Skip every picture and copy only the lines from the one containing "[3.00-4.00s]" to the final line of the records below.
* * * * * * * * *
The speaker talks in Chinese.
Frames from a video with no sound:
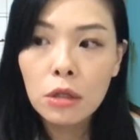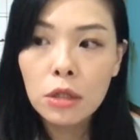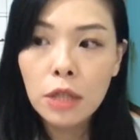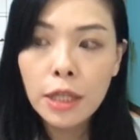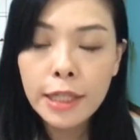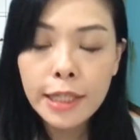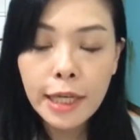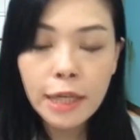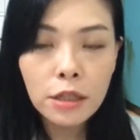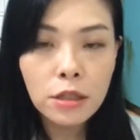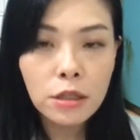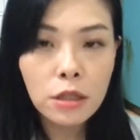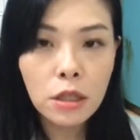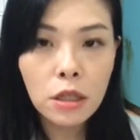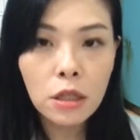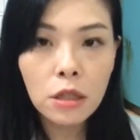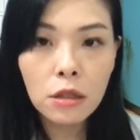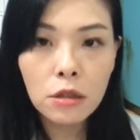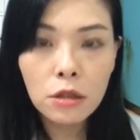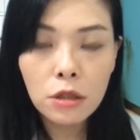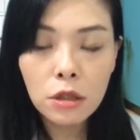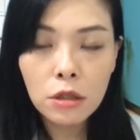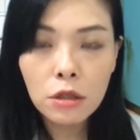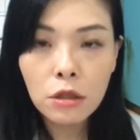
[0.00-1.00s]
三加十一
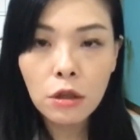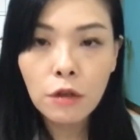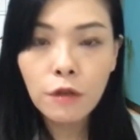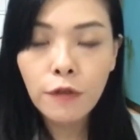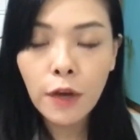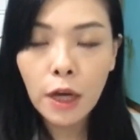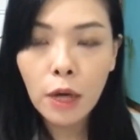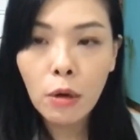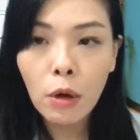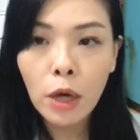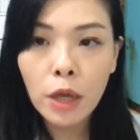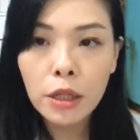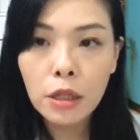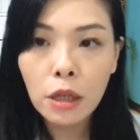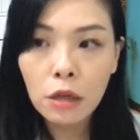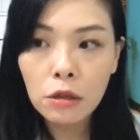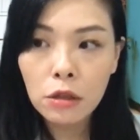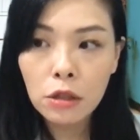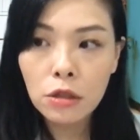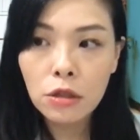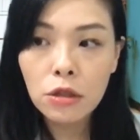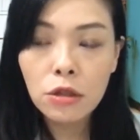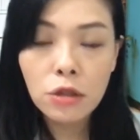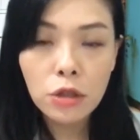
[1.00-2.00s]
的政策放宽到
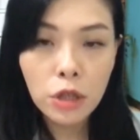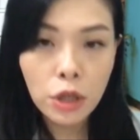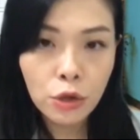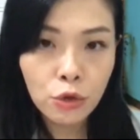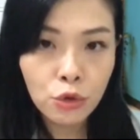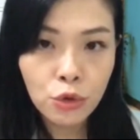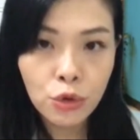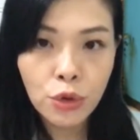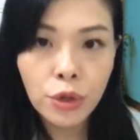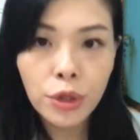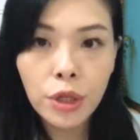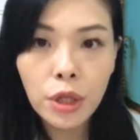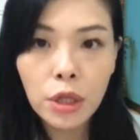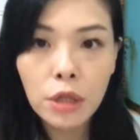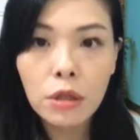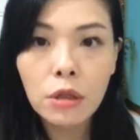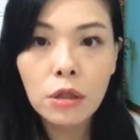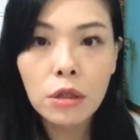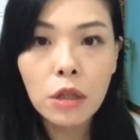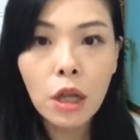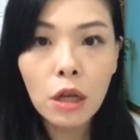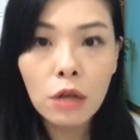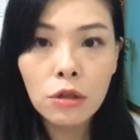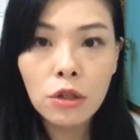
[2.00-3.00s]
底是谁决定
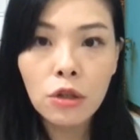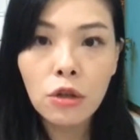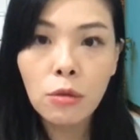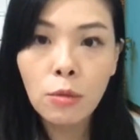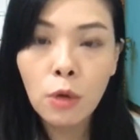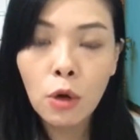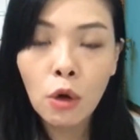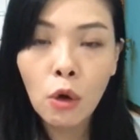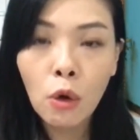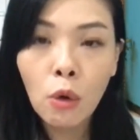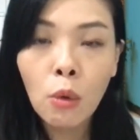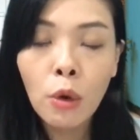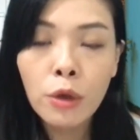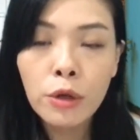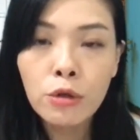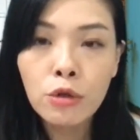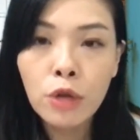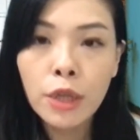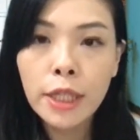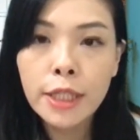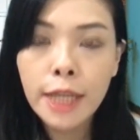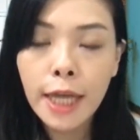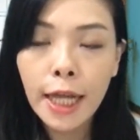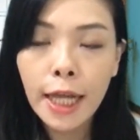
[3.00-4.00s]
的？到底有没有工位
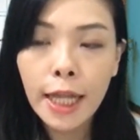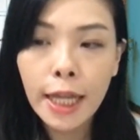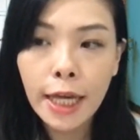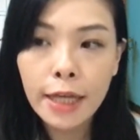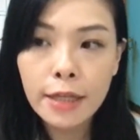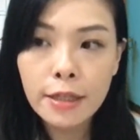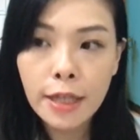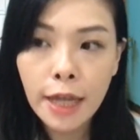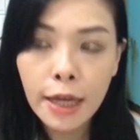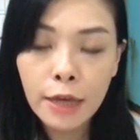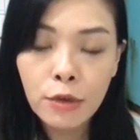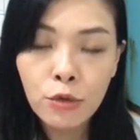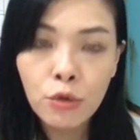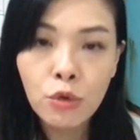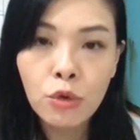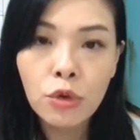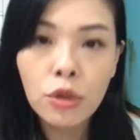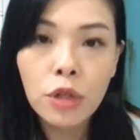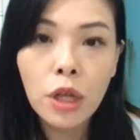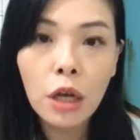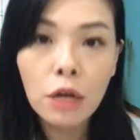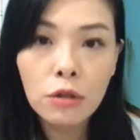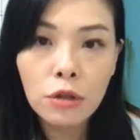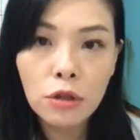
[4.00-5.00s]
专家来参与？
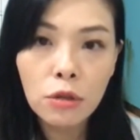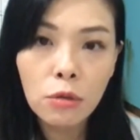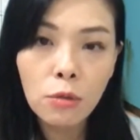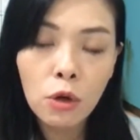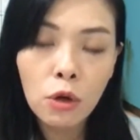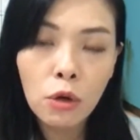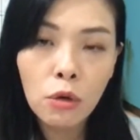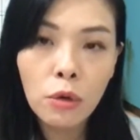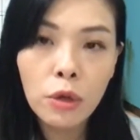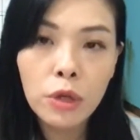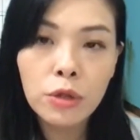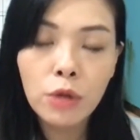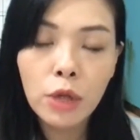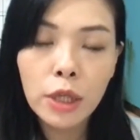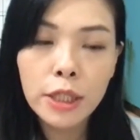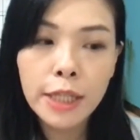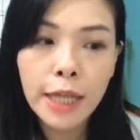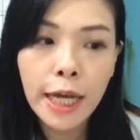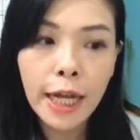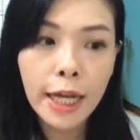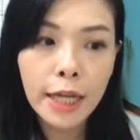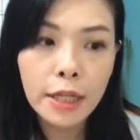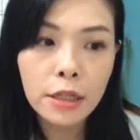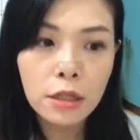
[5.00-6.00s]
到底有没有工位专
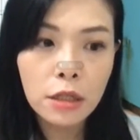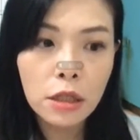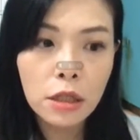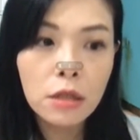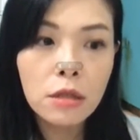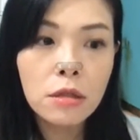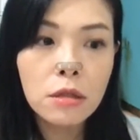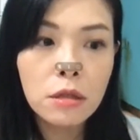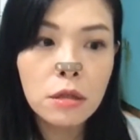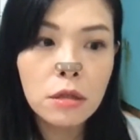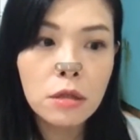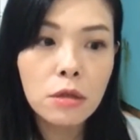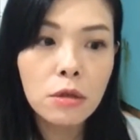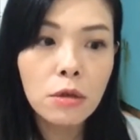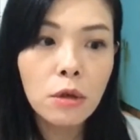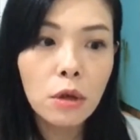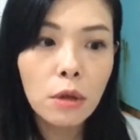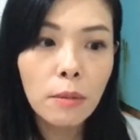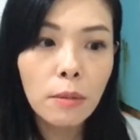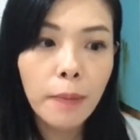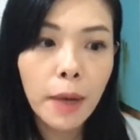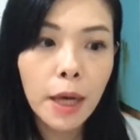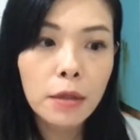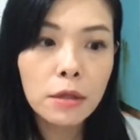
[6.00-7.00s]
家来签字
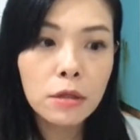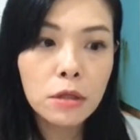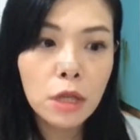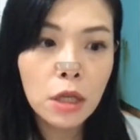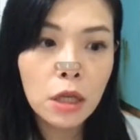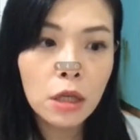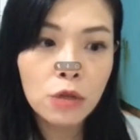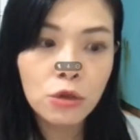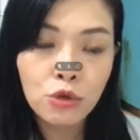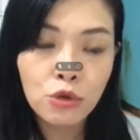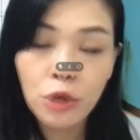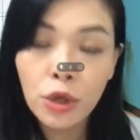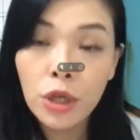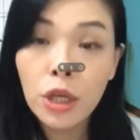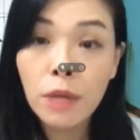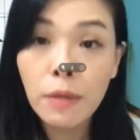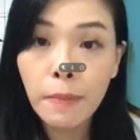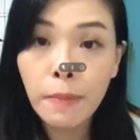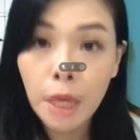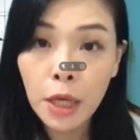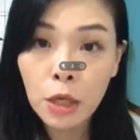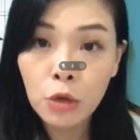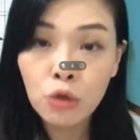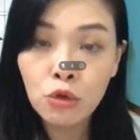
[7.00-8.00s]
帮这个决议
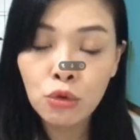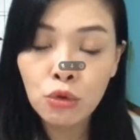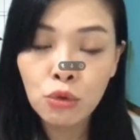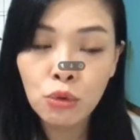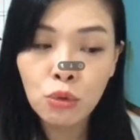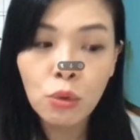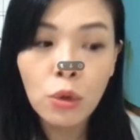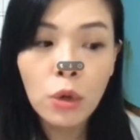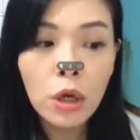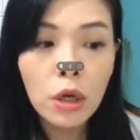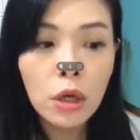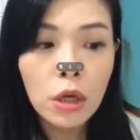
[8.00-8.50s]
背书？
* * * * * * * * *
- SOLUTION TO THIS EXERCISE
[3.00-4.00s]
的？到底有没有工位
[4.00-5.00s]
专家来参与？
[5.00-6.00s]
到底有没有工位专
[6.00-7.00s]
家来签字
[7.00-8.00s]
帮这个决议
[8.00-8.50s]
背书？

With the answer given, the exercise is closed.